Bekks and I in the studio in one of my hyperactive moments while Ali was hard at work.
Today was a day where I finally went ‘back to work’. Ok so it isn’t a paid job and I don’t have to do it but still. I finally went back into the studio to start recording No People Clubs EP!!! It was long, tiring and meant that I had to deal with a lot of emotions but I feel so much better after doing it. Although today didn’t quite start out like that, uni was a bit of a night and so was the afternoon of ‘freedom’. I haven’t been sleeping much so a 9am start wasn’t top of my list of things to do today especially when it is pissing down with rain. Today has also been a very up and down experience in terms of my moods (as have the last few days. I love uni and then I hate it and my mind is arguing with itself every five minutes about something and it gets a little bit exhausting. I think that if I hadn’t have recorded today I wouldn’t have been able to release anything, I needed something else to concentrate on that just wasn’t to do with uni stuff. It definitely worked because for the first time in over a month I was able to write a review again, my confidence just appeared and although its 1am I feel ALIVE. I feel ready to write and perform music again, I feel ready to let go of the hurt that was still inside me from home and I feel ready to write properly and just hold out on the academics until second year (when I actually get to CHOOSE what I want to study).

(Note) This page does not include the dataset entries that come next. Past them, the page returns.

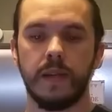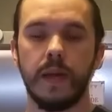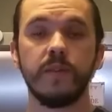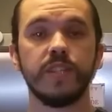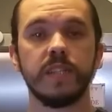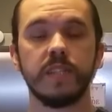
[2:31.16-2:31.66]

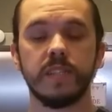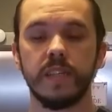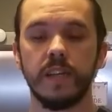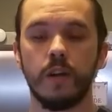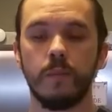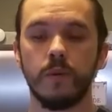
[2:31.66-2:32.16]
Now as you can
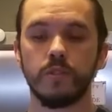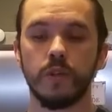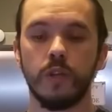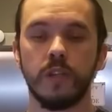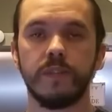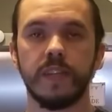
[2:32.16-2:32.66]
see, almost
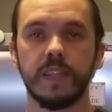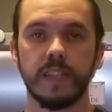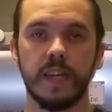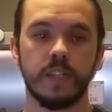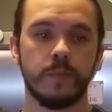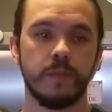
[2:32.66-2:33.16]
all of the
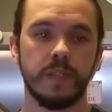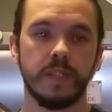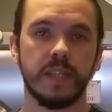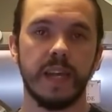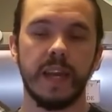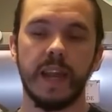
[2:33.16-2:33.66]
attachments
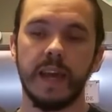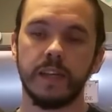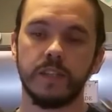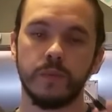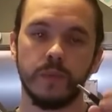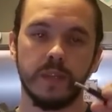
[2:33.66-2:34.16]

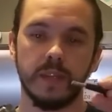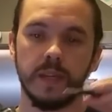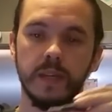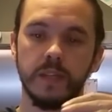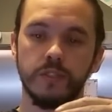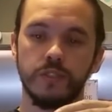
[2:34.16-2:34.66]
connect with
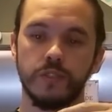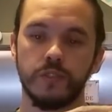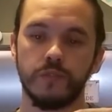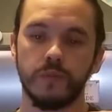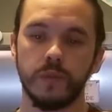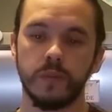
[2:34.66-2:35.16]
a
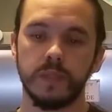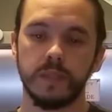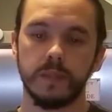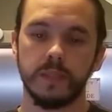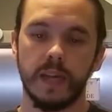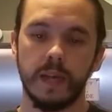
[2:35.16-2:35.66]
screw
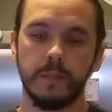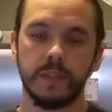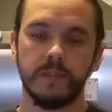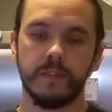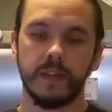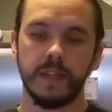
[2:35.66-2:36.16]
type
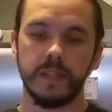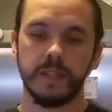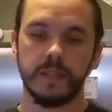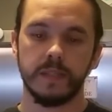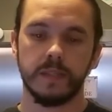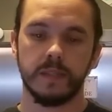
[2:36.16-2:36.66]
device.
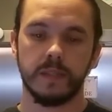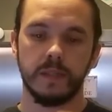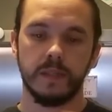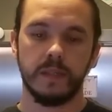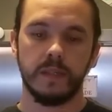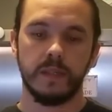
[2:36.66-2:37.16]

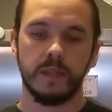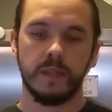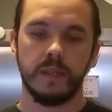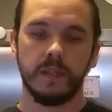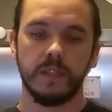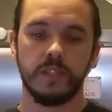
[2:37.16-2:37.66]

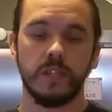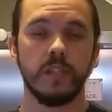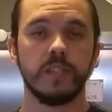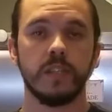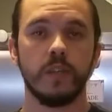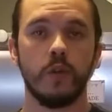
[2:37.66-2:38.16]

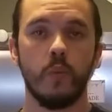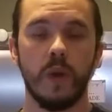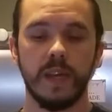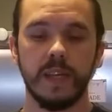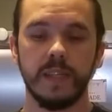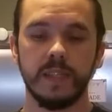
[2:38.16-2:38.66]
Slots in
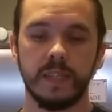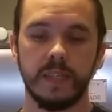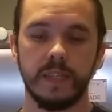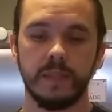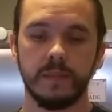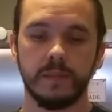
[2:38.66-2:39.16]
quite
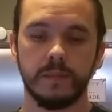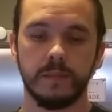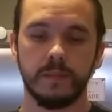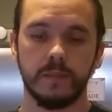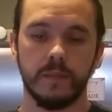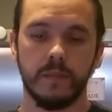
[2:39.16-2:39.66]
easily,
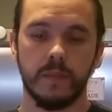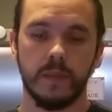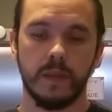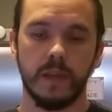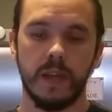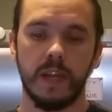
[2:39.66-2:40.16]

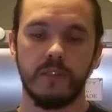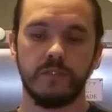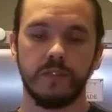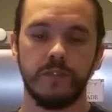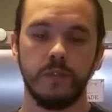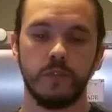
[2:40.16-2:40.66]
and after
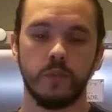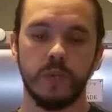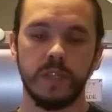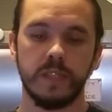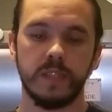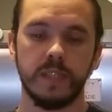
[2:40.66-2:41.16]
a few
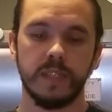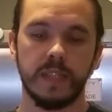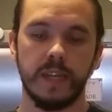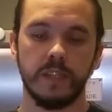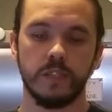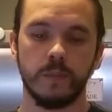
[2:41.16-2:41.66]
twists it
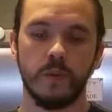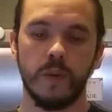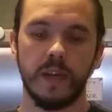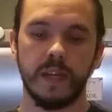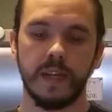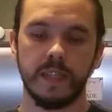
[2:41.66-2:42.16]
tightens up
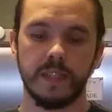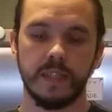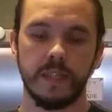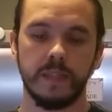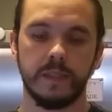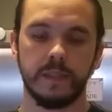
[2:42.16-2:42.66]
quite nicely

There was one other little thing that may have helped today and that’s a few phone calls one from my amazing Grampey who never ever fails to make me feel better. What did he do you may ask? He simply asked me about my day and told me about his, it’s little things like that I love and miss the most and the thought of going home for a few days at the end of the month makes me so damn excited! The other phone call was from my Mum as part of our daily phone calling it always makes me feel better and she managed to calm me down after a run in with a nightmare hairdresser (thankfully all my hair is okay but I will NEVER be going back to that place again!). You’ll already have guessed Ali and Bekkie played a major part in today too.
So really everyone I just wanted to write this to let you know that I’m doing ok! Well I will be anyway, days like this give me hope.